Run vectorizers using pgai vectorizer worker

When you install pgai on Timescale Cloud or another cloud installation, you use scheduling to control the times when vectorizers are run. A scheduled job detects whether work is to be done for the vectorizers. If there is, the job runs the cloud function to embed the data.

When you have defined vectorizers on a self-hosted Postgres installation, you use vectorizer worker to asynchronously processes them. By default, when you run pgai vectorizer worker, it loops over the vectorizers defined in your database and processes each vectorizer in turn.
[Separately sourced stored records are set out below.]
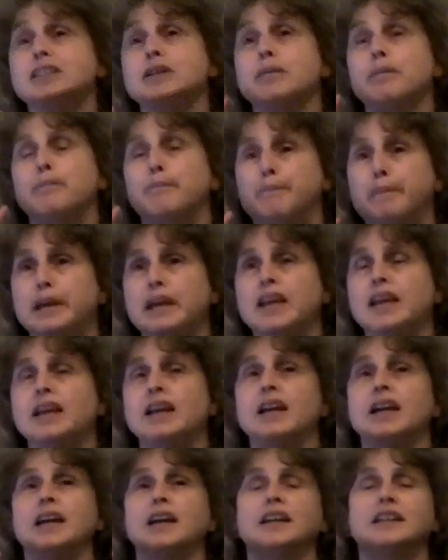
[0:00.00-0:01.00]
is a
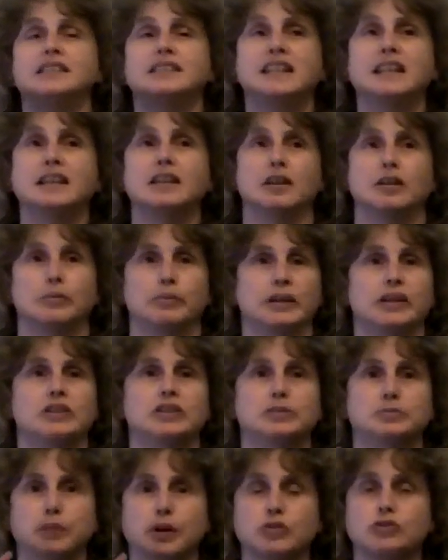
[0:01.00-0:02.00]
big deal
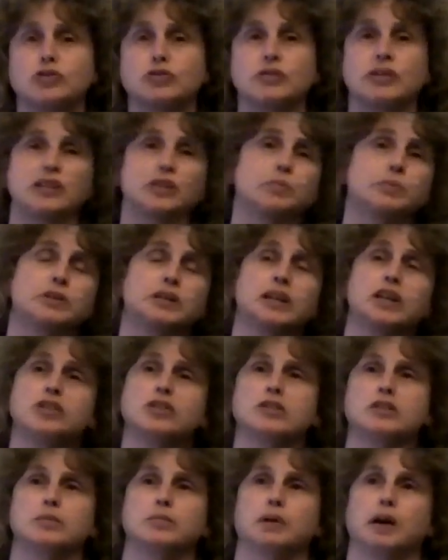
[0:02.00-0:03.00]
because most
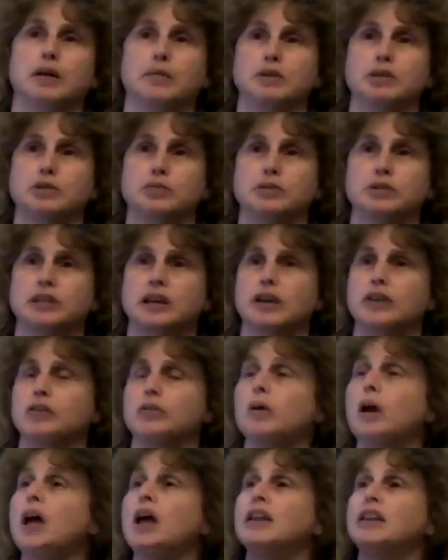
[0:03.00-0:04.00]
transportation departments would tell
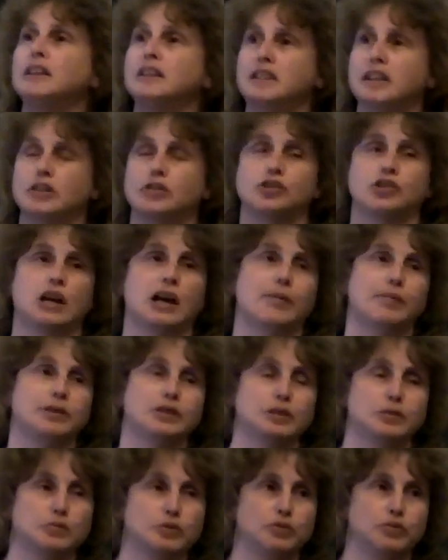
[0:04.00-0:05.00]
you that their job
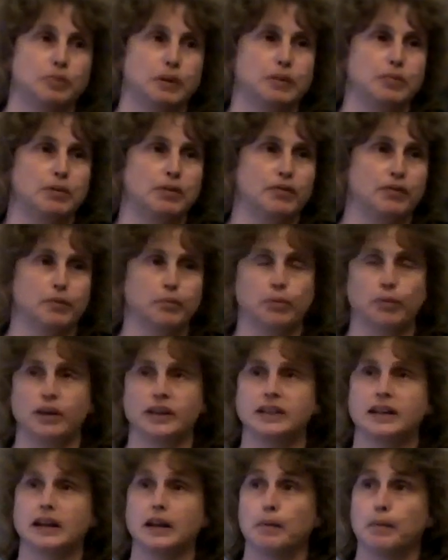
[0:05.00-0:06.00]
is to move people from
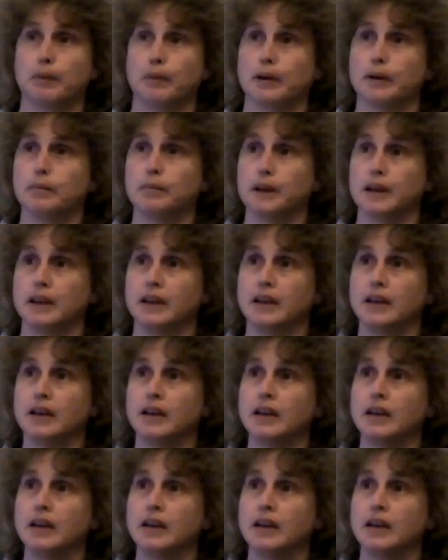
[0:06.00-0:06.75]
point A to point B.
This page shows you how to install, run, and manage the workers that run vectorizers in your database:

Install and configure vectorizer worker: setup the environment to securely run vectorizers defined in a self-hosted Postgres environment
Run vectorizers with vectorizer worker: run specific vectorizers in your database as either single, parallel or concurrent tasks
Set the time between vectorizer worker runs: manage run scheduling
Additional configuration via environment variables an overview of the environment variables and their purpose

Prerequisites

To run vectorizer workers, you need to:

Install:
- Container environment: Docker
- Local environment: Python3 and pip
- All environments: A Postgres client like psql
Create a key for your AI provider:
- OpenAI
- Voyage AI

Install and configure vectorizer worker

To be able to run vectorizers in your self-hosted database, use one of the following setups:

End-to-end vectorizer worker with Docker Compose: a Docker Compose configuration with a database instance and pgai vectorizer worker
Standalone vectorizer worker with Docker: a Docker image you use to run vectorizers on any self-hosted Postgres database with the pgai extension activated
Install vectorizer worker as a python package: install pgai as a python package so you can run vectorizers on any self-hosted Postgres database with the pgai extension activated

End-to-end vectorizer worker with Docker Compose

The end-to-end vectorizer worker is a batteries-included Docker Compose configuration which you use to test pgai, vectorizers and vectorizer worker locally. It includes a:

local Postgres instance with pgai installed,
Ollama embedding API service
pgai vectorizer worker

On your local machine:

Copy the following configuration into a file named compose.yaml

name: pgai
services:
  db:
    image: timescale/timescaledb-ha:pg17
    environment:
      POSTGRES_PASSWORD: postgres
    ports:
      - "5432:5432"
    volumes:
      - data:/var/lib/postgresql/data
  vectorizer-worker:
    image: timescale/pgai-vectorizer-worker:v0.2.1
    environment:
      PGAI_VECTORIZER_WORKER_DB_URL: postgres://postgres:postgres@db:5432/postgres
      OLLAMA_HOST: http://ollama:11434
    command: [ "--poll-interval", "5s" ]
  ollama:
    image: ollama/ollama
volumes:
  data:

Start the services locally
```
 docker compose up -d
```
Connect to your self-hosted database
- Docker: docker compose exec -it db psql
- psql: psql postgres://postgres:postgres@localhost:5432/postgres

Standalone vectorizer worker with Docker

The timescale/pgai-vectorizer-worker docker image supplies the pgai vectorizer worker. You use this image to run vectorizers on any self-hosted Postgres database that has the pgai extension activated.

On your local machine:

Run the vectorizer worker

For self-hosted, you run a pgai vectorizer worker to automatically create embedding from the data in your database using vectorizers you defined previously.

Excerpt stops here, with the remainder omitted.